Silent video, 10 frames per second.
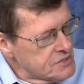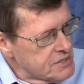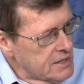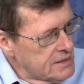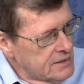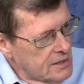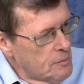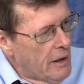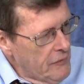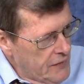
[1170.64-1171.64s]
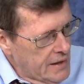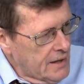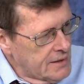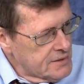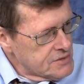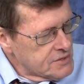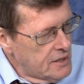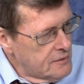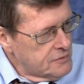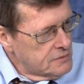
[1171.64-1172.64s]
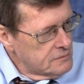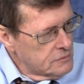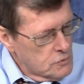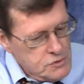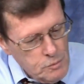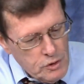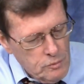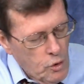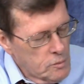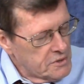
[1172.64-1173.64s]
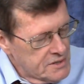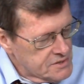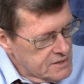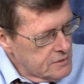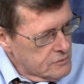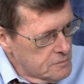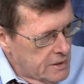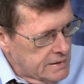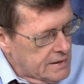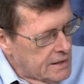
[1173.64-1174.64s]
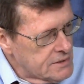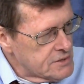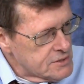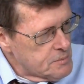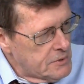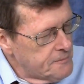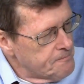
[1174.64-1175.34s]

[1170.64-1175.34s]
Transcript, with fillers: say anything about that kind of stuff. And of course, Nothing. the Book of Mormon doesn't either in many cases. But. Do you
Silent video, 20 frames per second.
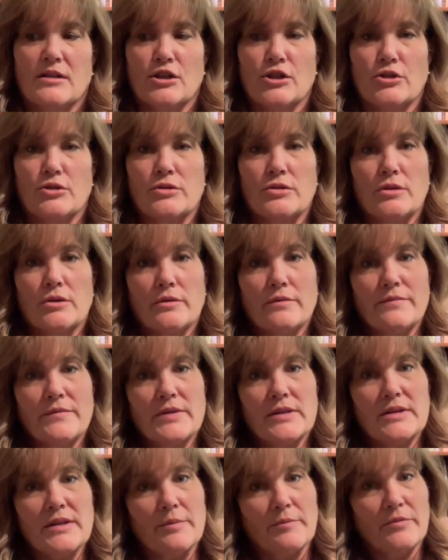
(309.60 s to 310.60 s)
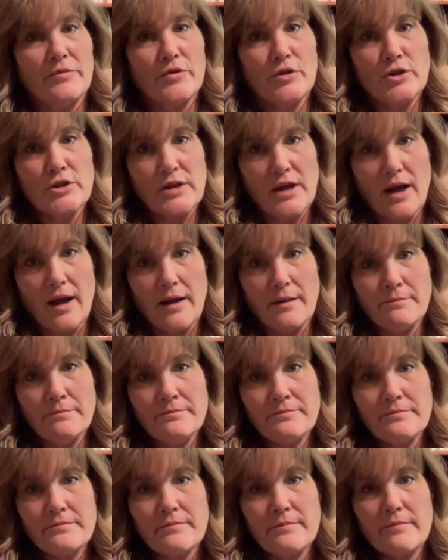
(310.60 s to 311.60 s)
served some of her time
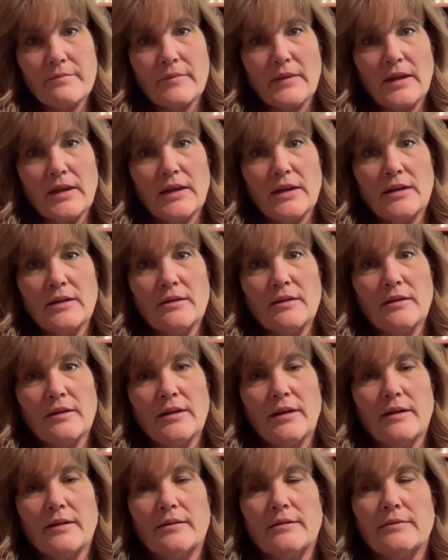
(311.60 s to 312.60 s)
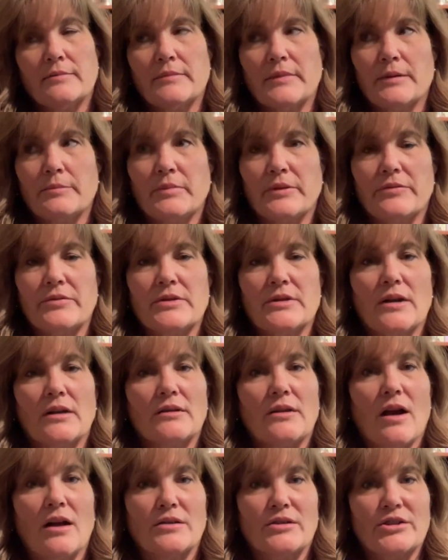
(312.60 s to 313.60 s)
in, I believe it was called
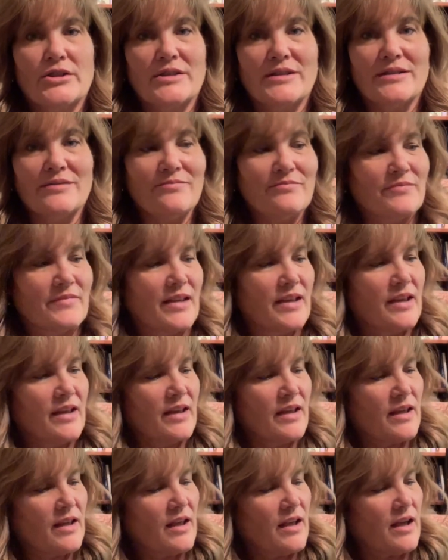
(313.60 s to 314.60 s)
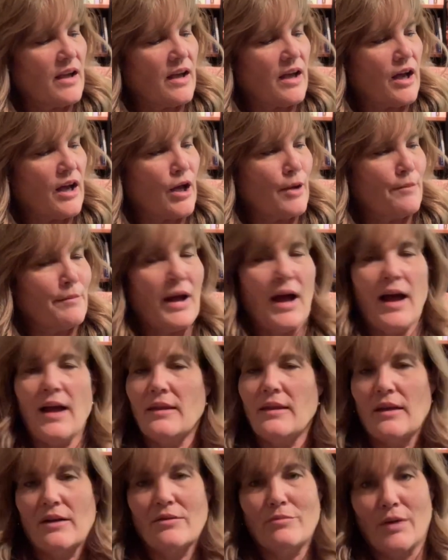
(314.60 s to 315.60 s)
Alderson. I
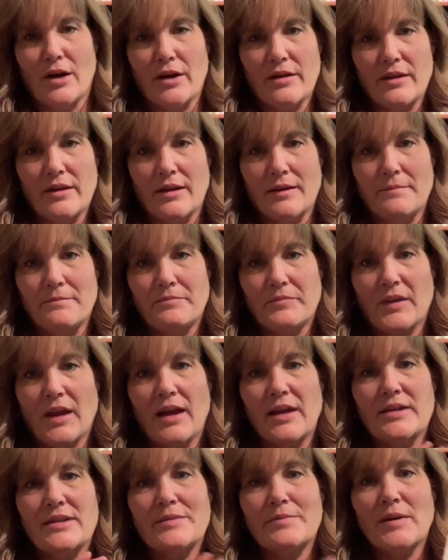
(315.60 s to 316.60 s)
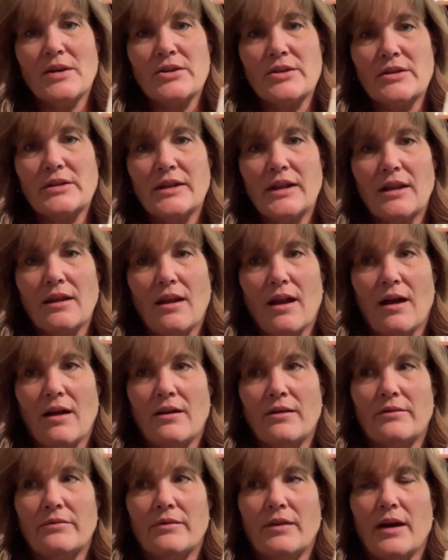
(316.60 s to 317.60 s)
love Martha. I especially
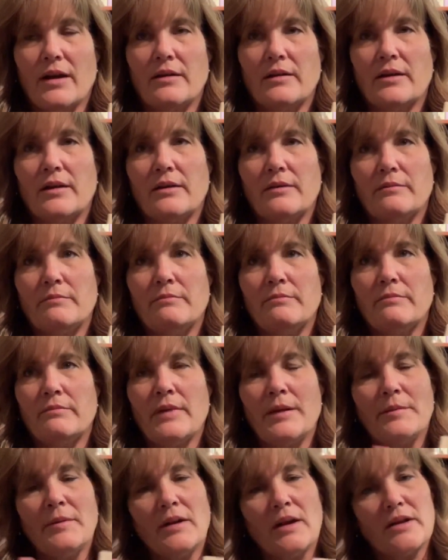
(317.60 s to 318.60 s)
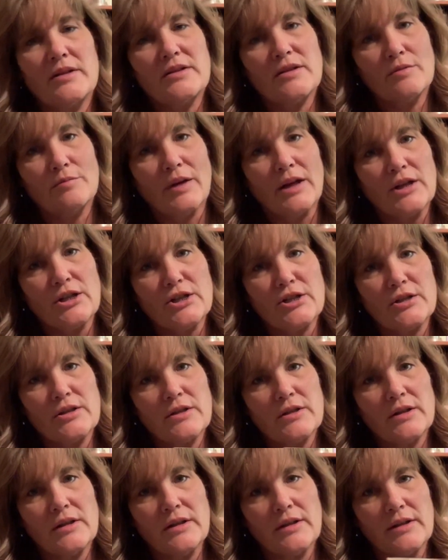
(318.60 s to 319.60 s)
love, maybe not so much
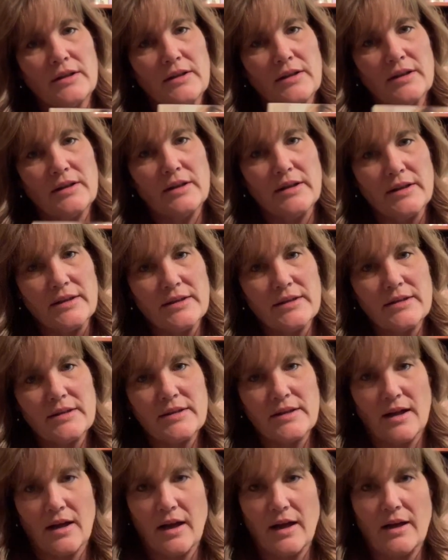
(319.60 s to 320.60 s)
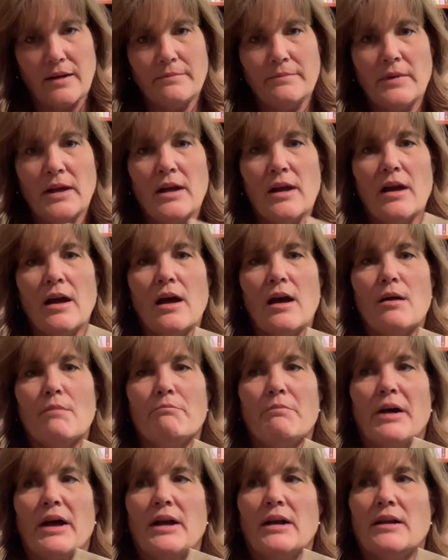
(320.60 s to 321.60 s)
in this time,
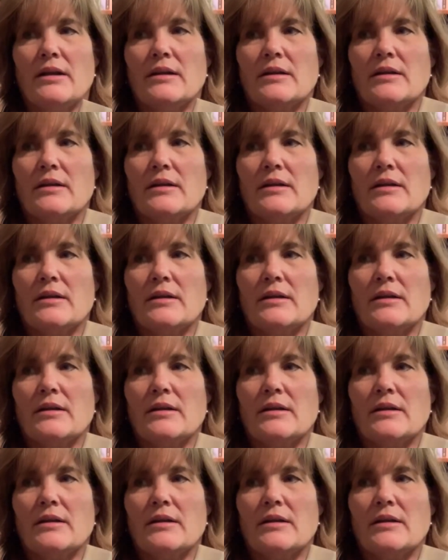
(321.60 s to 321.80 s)
but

━━━━━━━━━━━━━━━━━━━━

▶ [EXERCISE DIRECTIONS]: Could you transcribe exactly the entries above, but only the lines from the one with "[1172.64-1173.64s]" through the one with "Transcript, with fillers: say", and without pictures?

▶ [REPLY]:
[1172.64-1173.64s]
[1173.64-1174.64s]
[1174.64-1175.34s]

[1170.64-1175.34s]
Transcript, with fillers: say anything about that kind of stuff. And of course, Nothing. the Book of Mormon doesn't either in many cases. But. Do you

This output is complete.